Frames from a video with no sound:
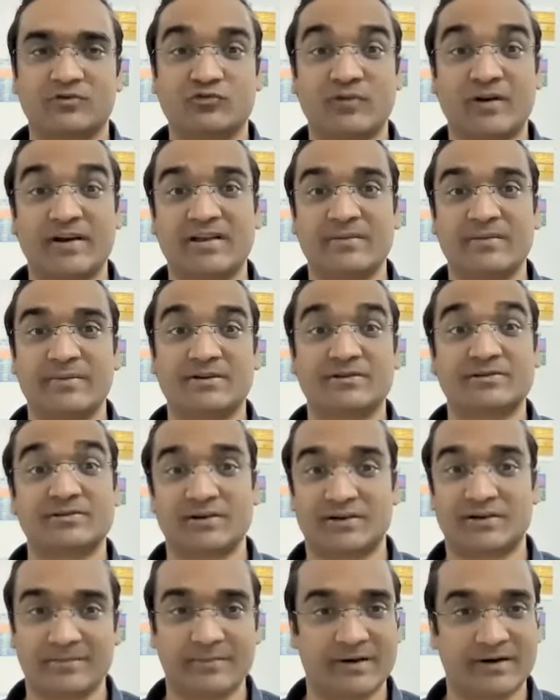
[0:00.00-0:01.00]
20 minutes,
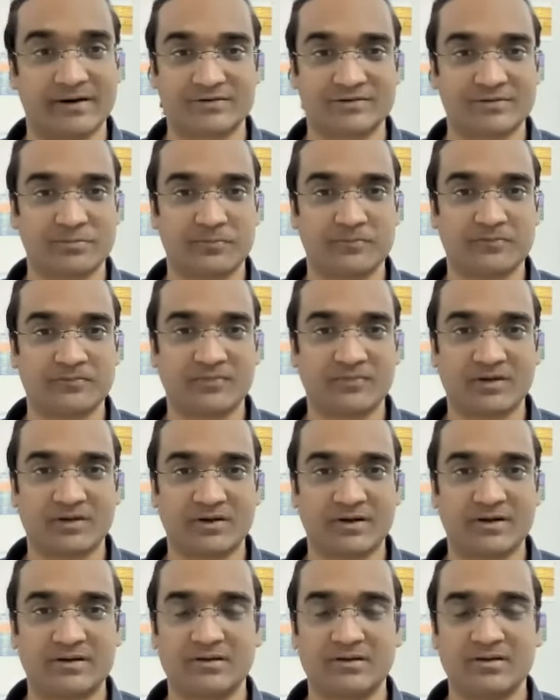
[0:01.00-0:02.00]
30 minutes,
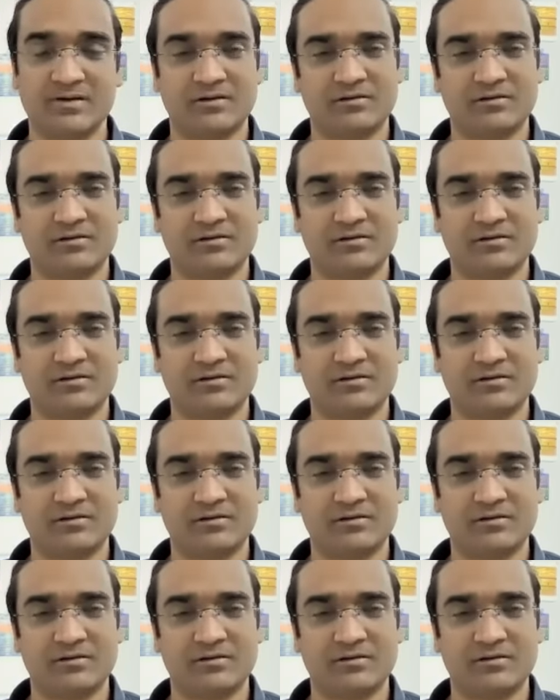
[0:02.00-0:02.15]
right?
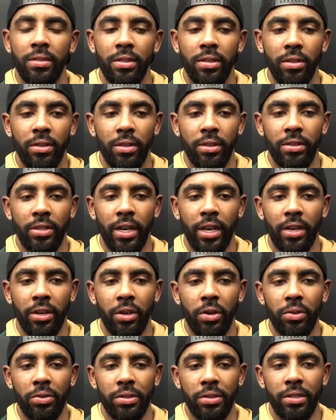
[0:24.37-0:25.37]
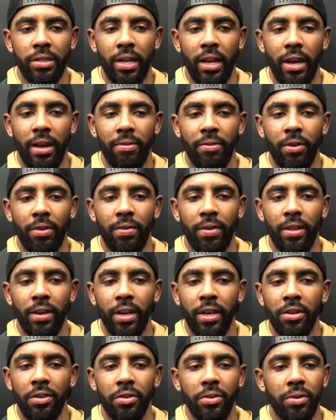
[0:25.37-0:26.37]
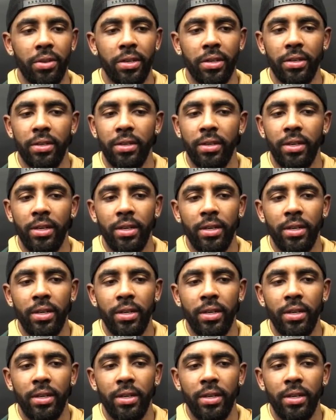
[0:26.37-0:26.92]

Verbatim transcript: you know, the entire coaching staff over there at Duke. And,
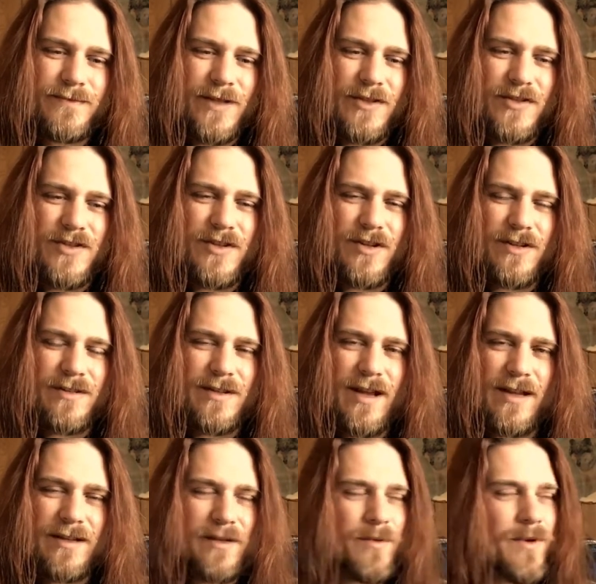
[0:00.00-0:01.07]
and Surt's
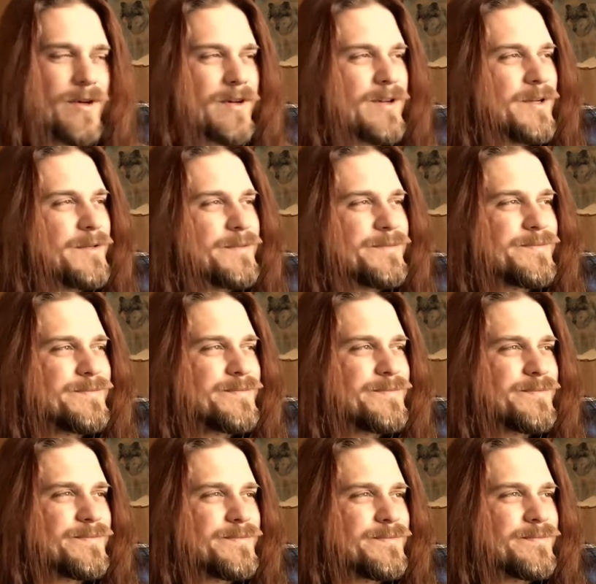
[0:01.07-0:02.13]
handiwork
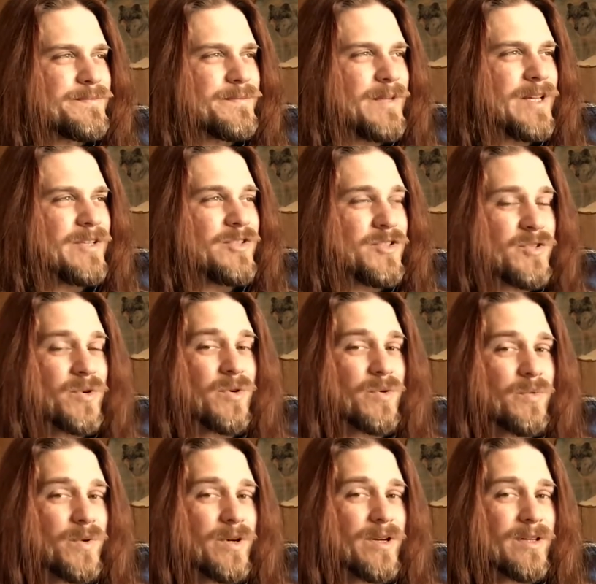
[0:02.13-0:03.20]
made short
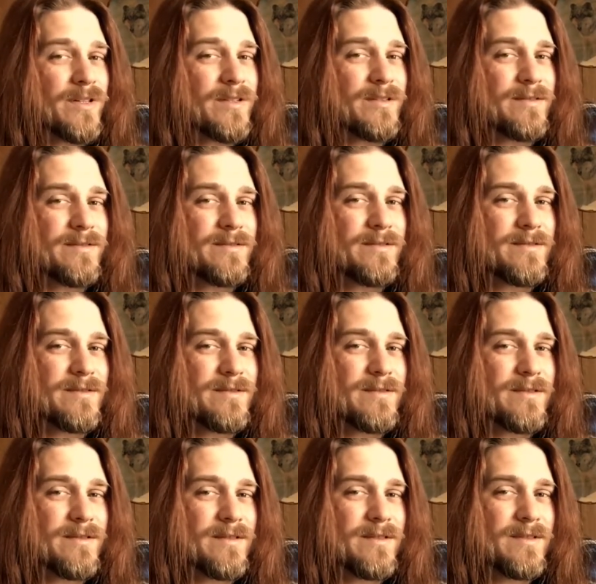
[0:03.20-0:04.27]
work
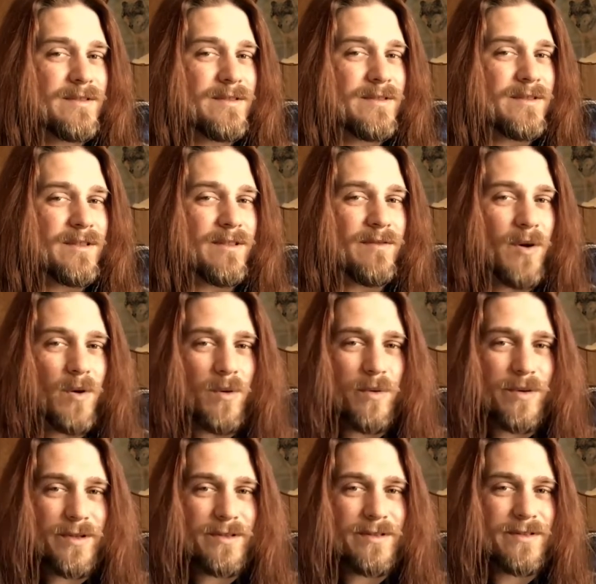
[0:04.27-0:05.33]
of
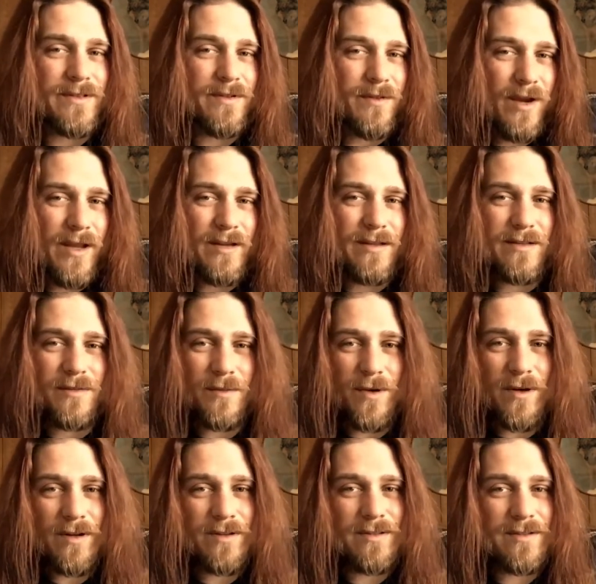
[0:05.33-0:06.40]
Odin's greatest
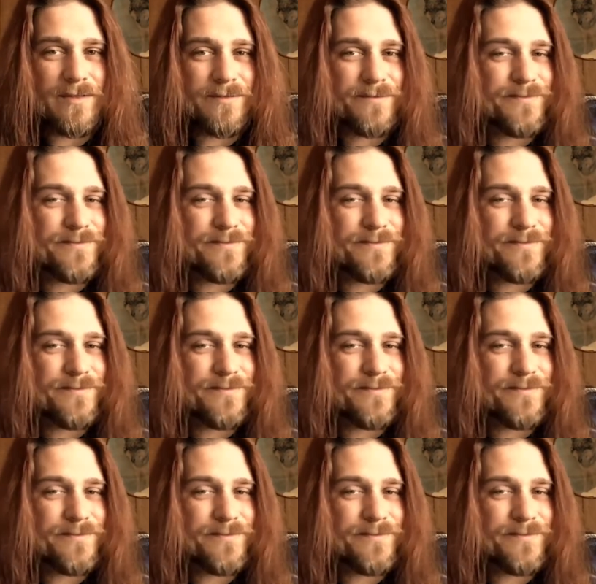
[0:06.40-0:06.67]
works.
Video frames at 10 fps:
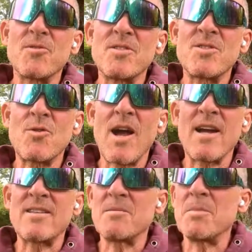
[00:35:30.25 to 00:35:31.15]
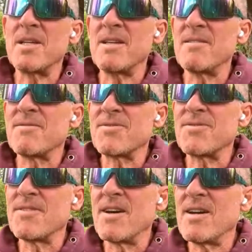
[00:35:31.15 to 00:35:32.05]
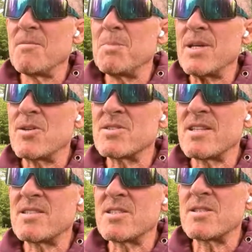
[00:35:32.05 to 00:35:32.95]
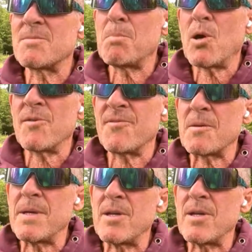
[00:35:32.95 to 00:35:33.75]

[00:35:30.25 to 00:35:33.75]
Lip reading: for distracting me because this is perfect.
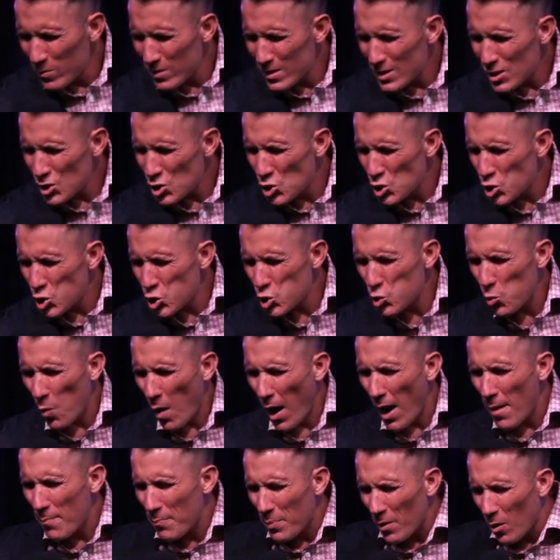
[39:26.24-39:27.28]

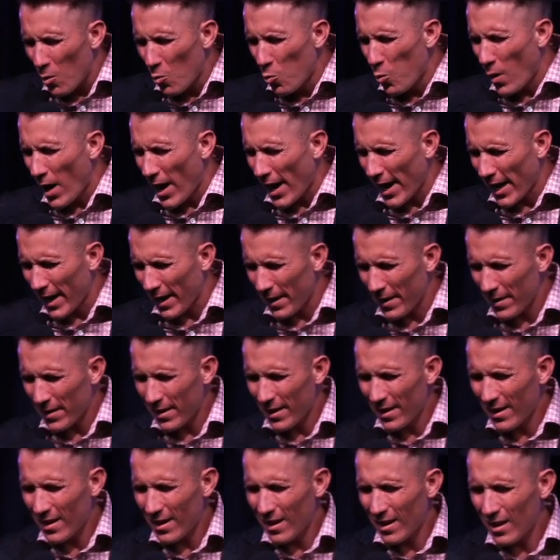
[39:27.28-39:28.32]
swipe away,
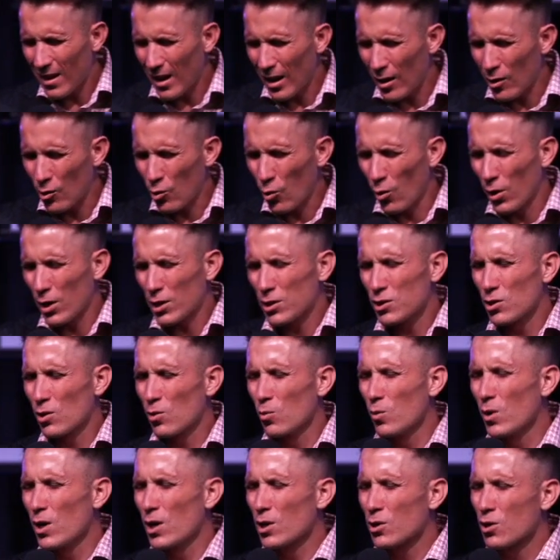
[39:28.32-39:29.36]
according to your
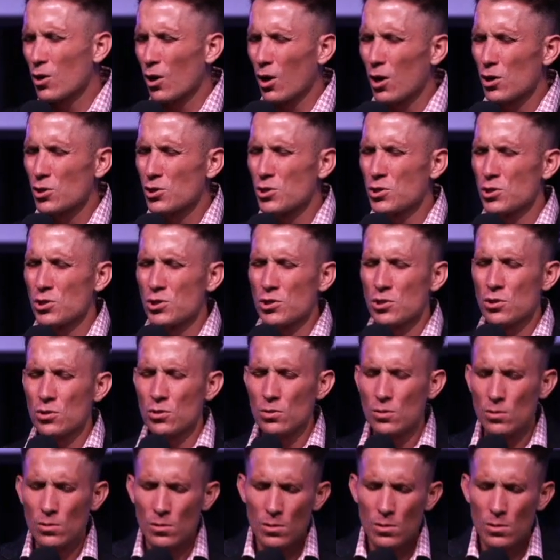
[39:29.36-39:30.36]
word, Colossians 2,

---+---

What to work on = Every line above should be retyped exactly; the pictures do not belong in the copy.

Final answer =
Frames from a video with no sound:
[0:00.00-0:01.00]
20 minutes,
[0:01.00-0:02.00]
30 minutes,
[0:02.00-0:02.15]
right?
[0:24.37-0:25.37]
[0:25.37-0:26.37]
[0:26.37-0:26.92]

Verbatim transcript: you know, the entire coaching staff over there at Duke. And,
[0:00.00-0:01.07]
and Surt's
[0:01.07-0:02.13]
handiwork
[0:02.13-0:03.20]
made short
[0:03.20-0:04.27]
work
[0:04.27-0:05.33]
of
[0:05.33-0:06.40]
Odin's greatest
[0:06.40-0:06.67]
works.
Video frames at 10 fps:
[00:35:30.25 to 00:35:31.15]
[00:35:31.15 to 00:35:32.05]
[00:35:32.05 to 00:35:32.95]
[00:35:32.95 to 00:35:33.75]

[00:35:30.25 to 00:35:33.75]
Lip reading: for distracting me because this is perfect.
[39:26.24-39:27.28]

[39:27.28-39:28.32]
swipe away,
[39:28.32-39:29.36]
according to your
[39:29.36-39:30.36]
word, Colossians 2,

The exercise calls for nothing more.